• **PROBLEM STATEMENT**
Wherever a picture appears in the listing, leave it out, and copy the rest exactly.

[[ DATA FOR THIS EXERCISE open ]]

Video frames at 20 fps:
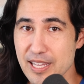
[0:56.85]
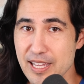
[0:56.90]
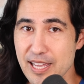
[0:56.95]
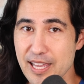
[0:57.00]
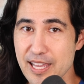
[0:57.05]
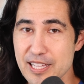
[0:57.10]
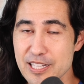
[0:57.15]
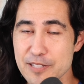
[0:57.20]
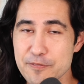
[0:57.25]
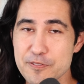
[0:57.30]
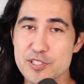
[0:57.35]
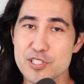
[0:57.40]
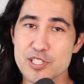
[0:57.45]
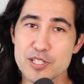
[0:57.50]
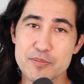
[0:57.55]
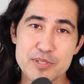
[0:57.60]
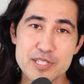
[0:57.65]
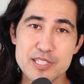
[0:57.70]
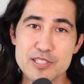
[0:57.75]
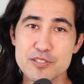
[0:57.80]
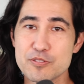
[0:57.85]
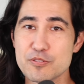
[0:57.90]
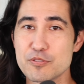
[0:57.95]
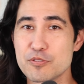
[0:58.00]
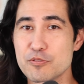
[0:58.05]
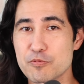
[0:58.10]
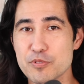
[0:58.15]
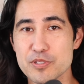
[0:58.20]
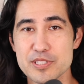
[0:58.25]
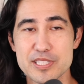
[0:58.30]
And if it's somebody
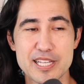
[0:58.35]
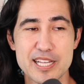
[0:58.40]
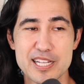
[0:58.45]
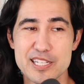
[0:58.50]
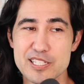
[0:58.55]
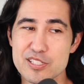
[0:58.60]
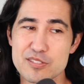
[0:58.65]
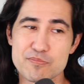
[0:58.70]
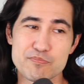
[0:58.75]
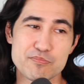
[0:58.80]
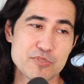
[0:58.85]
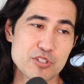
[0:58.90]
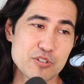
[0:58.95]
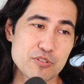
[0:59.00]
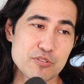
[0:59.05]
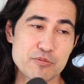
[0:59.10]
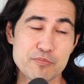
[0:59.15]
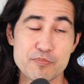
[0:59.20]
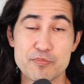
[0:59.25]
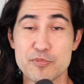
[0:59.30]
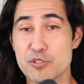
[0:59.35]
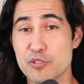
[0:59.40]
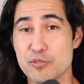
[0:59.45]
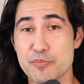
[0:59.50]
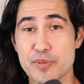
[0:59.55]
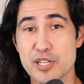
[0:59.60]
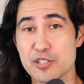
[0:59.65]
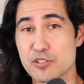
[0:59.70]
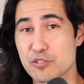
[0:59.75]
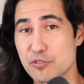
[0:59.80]
who really has no real
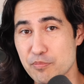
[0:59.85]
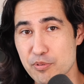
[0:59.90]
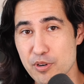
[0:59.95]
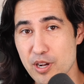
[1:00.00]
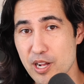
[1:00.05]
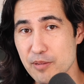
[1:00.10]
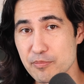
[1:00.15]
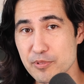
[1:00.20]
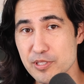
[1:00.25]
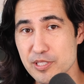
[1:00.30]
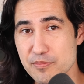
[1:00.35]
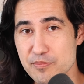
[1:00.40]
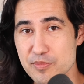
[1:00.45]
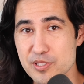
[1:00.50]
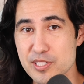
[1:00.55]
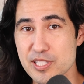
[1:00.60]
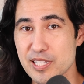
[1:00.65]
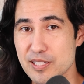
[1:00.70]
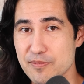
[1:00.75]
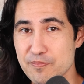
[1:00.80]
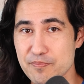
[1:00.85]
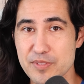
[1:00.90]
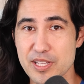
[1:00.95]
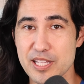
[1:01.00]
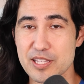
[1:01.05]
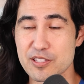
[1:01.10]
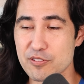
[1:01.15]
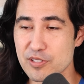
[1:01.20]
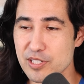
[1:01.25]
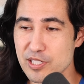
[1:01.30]
medical problems and
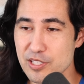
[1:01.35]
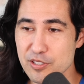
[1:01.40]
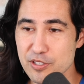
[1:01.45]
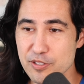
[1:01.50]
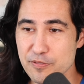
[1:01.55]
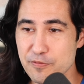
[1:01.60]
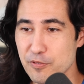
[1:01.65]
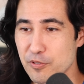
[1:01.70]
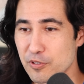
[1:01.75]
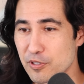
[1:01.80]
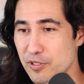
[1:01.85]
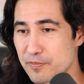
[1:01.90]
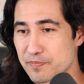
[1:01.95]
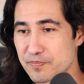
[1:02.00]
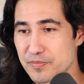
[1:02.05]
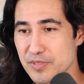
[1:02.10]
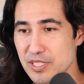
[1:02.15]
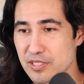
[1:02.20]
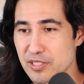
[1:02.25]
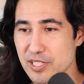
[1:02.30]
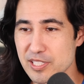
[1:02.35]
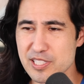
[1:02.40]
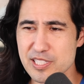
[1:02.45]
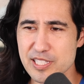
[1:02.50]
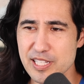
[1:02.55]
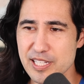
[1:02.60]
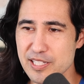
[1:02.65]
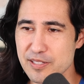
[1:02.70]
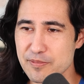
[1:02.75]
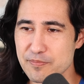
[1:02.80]
they're here for, let's
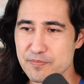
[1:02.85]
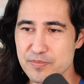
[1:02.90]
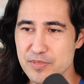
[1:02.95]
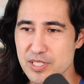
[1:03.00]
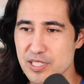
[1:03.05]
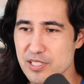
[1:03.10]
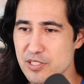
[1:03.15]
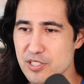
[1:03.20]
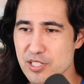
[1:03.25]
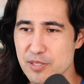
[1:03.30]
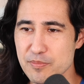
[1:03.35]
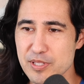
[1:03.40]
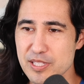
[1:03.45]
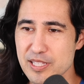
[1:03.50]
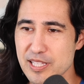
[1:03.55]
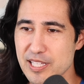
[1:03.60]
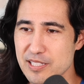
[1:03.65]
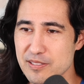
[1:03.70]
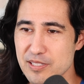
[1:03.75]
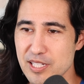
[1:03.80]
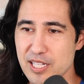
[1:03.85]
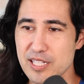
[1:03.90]
say, something that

[[ DATA FOR THIS EXERCISE closed ]]

• **ANSWER TO THE PROBLEM**
Video frames at 20 fps:
[0:56.85]
[0:56.90]
[0:56.95]
[0:57.00]
[0:57.05]
[0:57.10]
[0:57.15]
[0:57.20]
[0:57.25]
[0:57.30]
[0:57.35]
[0:57.40]
[0:57.45]
[0:57.50]
[0:57.55]
[0:57.60]
[0:57.65]
[0:57.70]
[0:57.75]
[0:57.80]
[0:57.85]
[0:57.90]
[0:57.95]
[0:58.00]
[0:58.05]
[0:58.10]
[0:58.15]
[0:58.20]
[0:58.25]
[0:58.30]
And if it's somebody
[0:58.35]
[0:58.40]
[0:58.45]
[0:58.50]
[0:58.55]
[0:58.60]
[0:58.65]
[0:58.70]
[0:58.75]
[0:58.80]
[0:58.85]
[0:58.90]
[0:58.95]
[0:59.00]
[0:59.05]
[0:59.10]
[0:59.15]
[0:59.20]
[0:59.25]
[0:59.30]
[0:59.35]
[0:59.40]
[0:59.45]
[0:59.50]
[0:59.55]
[0:59.60]
[0:59.65]
[0:59.70]
[0:59.75]
[0:59.80]
who really has no real
[0:59.85]
[0:59.90]
[0:59.95]
[1:00.00]
[1:00.05]
[1:00.10]
[1:00.15]
[1:00.20]
[1:00.25]
[1:00.30]
[1:00.35]
[1:00.40]
[1:00.45]
[1:00.50]
[1:00.55]
[1:00.60]
[1:00.65]
[1:00.70]
[1:00.75]
[1:00.80]
[1:00.85]
[1:00.90]
[1:00.95]
[1:01.00]
[1:01.05]
[1:01.10]
[1:01.15]
[1:01.20]
[1:01.25]
[1:01.30]
medical problems and
[1:01.35]
[1:01.40]
[1:01.45]
[1:01.50]
[1:01.55]
[1:01.60]
[1:01.65]
[1:01.70]
[1:01.75]
[1:01.80]
[1:01.85]
[1:01.90]
[1:01.95]
[1:02.00]
[1:02.05]
[1:02.10]
[1:02.15]
[1:02.20]
[1:02.25]
[1:02.30]
[1:02.35]
[1:02.40]
[1:02.45]
[1:02.50]
[1:02.55]
[1:02.60]
[1:02.65]
[1:02.70]
[1:02.75]
[1:02.80]
they're here for, let's
[1:02.85]
[1:02.90]
[1:02.95]
[1:03.00]
[1:03.05]
[1:03.10]
[1:03.15]
[1:03.20]
[1:03.25]
[1:03.30]
[1:03.35]
[1:03.40]
[1:03.45]
[1:03.50]
[1:03.55]
[1:03.60]
[1:03.65]
[1:03.70]
[1:03.75]
[1:03.80]
[1:03.85]
[1:03.90]
say, something that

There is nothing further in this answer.